Critique théâtre | Chaîne de montage au Théâtre Quat’sous

Chaîne de montage est une création socio-politique du Théâtre du Carrousel et du Théâtre Quat’Sous. Ce pointilleux texte de Suzanne Lebeau choque et émeut par la violence des faits qui l’ont poussée à nous envoyer ce cri du cœur mis en scène par Gervais Gaudreault.

Seule sur scène, Linda Laplante se recueille sur les morts violentes de femmes et jeunes filles de la Ciudad Juarez, ville frontière du Nord du Mexique, avant de nous exposer les chiffres de son indignation. Dans un décor moderne et épuré, elle nous raconte les conditions dans lesquelles sont apparus les mutilations, viols et meurtres non répertoriés et impunis de milliers de femmes à Juarez depuis 1993.

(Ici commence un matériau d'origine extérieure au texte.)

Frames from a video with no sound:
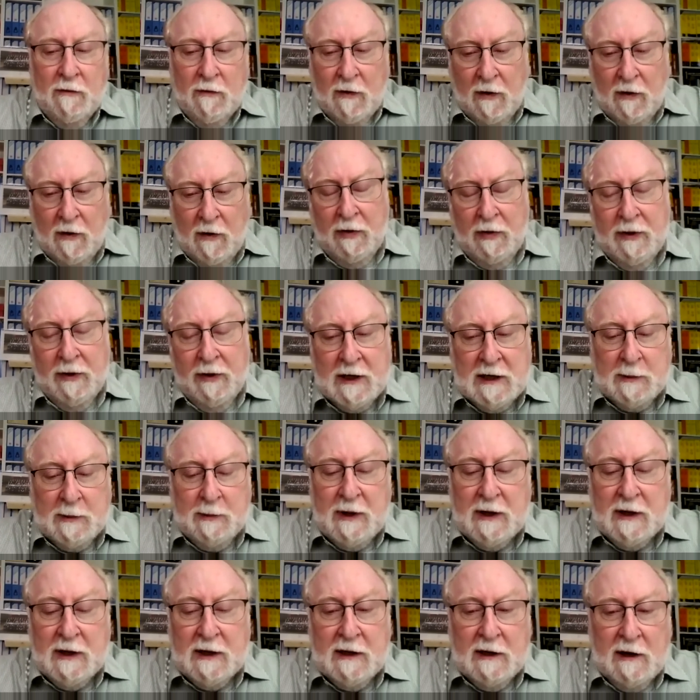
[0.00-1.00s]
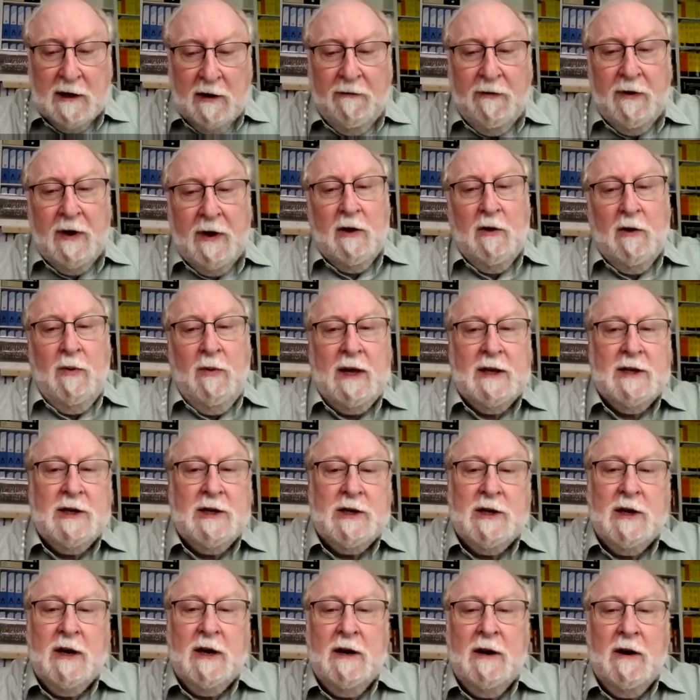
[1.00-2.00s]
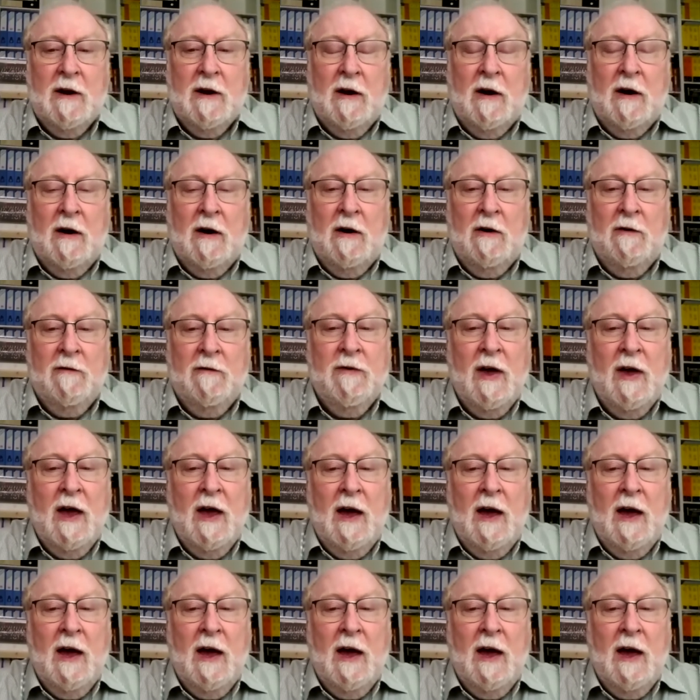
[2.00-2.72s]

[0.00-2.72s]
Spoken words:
On the specific question of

Malgré l’horreur évidente des crimes qu’elle nous relate, l’actrice ne parvient pas à établir de connexion avec le public avant le deuxième tiers du spectacle. Les nombreuses questions que le personnage se pose depuis son confort nord-américain ont malheureusement peu d’écho, dû à un certain manque de conviction. Aussi, les nombreuses répétitions nuisent quelque peu à la fluidité du spectacle, et le flou entourant l’identité du personnage (qu’on comprend être l’auteure, après recherches) gêne l’intelligibilité du propos.

Photo de courtoisie

Photo de courtoisie

 

Interpeller les spectateurs

 Le thème, toutefois, est on ne peut plus pertinent, surtout vu le lien direct que l’on peut établir avec les meurtres, viols et disparitions de femmes autochtones très près de nous, auxquels peu d’enquêtes sont consacrées. On laisse ces femmes « disparaître » à cause du peu de valeur qu’on leur accorde.

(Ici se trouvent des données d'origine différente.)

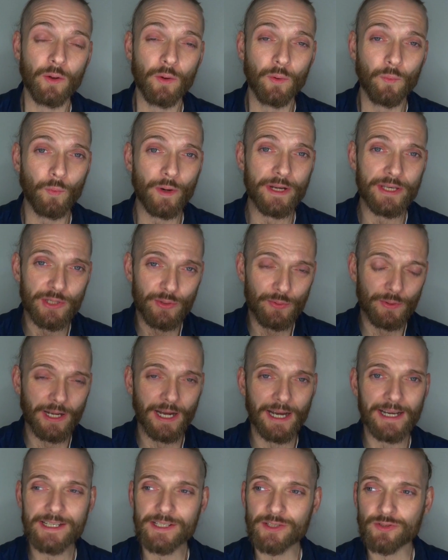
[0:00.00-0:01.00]
when you
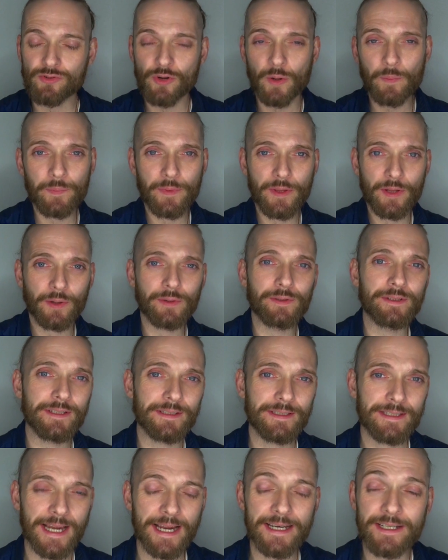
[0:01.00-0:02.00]
guys drop the odd
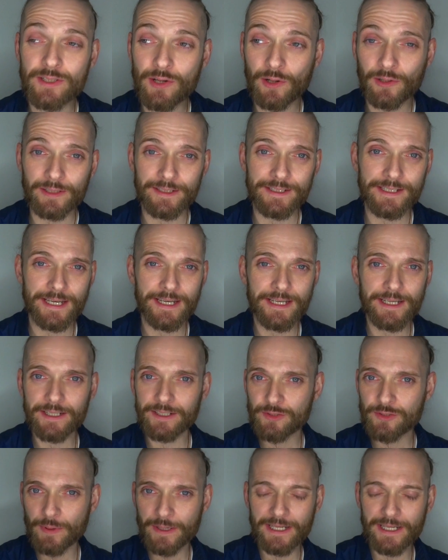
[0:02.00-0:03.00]
$10 here,
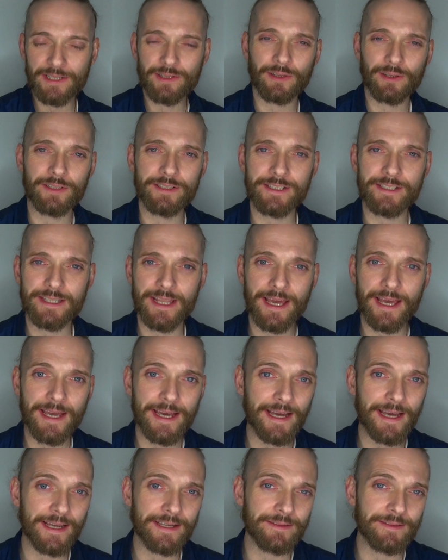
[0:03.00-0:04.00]
$20
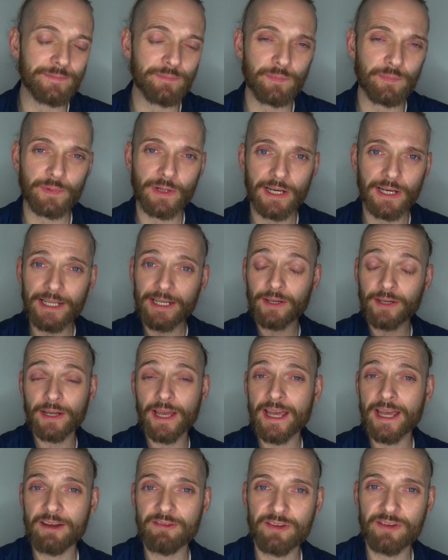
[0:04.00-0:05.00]
there, and click
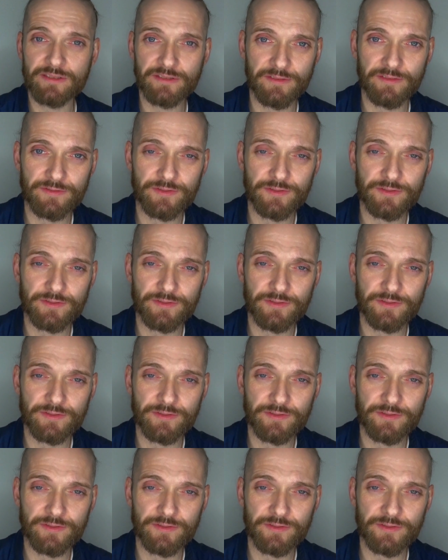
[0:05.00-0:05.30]
area of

Chaîne de montage est une pièce qui a pour mission de nous sensibiliser au sort de ceux et celles qui vivent tous les jours dans la peur de se faire enlever et violenter aux limites de l’imaginable, mais aussi aux conséquences de nos choix de consommation : au petit pouvoir que nous avons de refuser d’encourager ce type de violence impunie. Efforts visant à briser le cercle vicieux de l’argent, du pouvoir et de la mort, qui fait loi dans une ville déchirée entre les différents cartels de drogues et les intérêts multinationaux.

Bref, malgré un manque de dynamisme scénique, Chaîne de montage est un spectacle troublant et percutant, dont les listes hantent et font frissonner d’horreur.  À voir pour ne pas oublier de garder les yeux ouverts aux injustices criantes, notamment à celles qui sont malheureusement encore inhérentes à la condition féminine.

Pièce présentée jusqu’au 21 novembre au Quat’sous.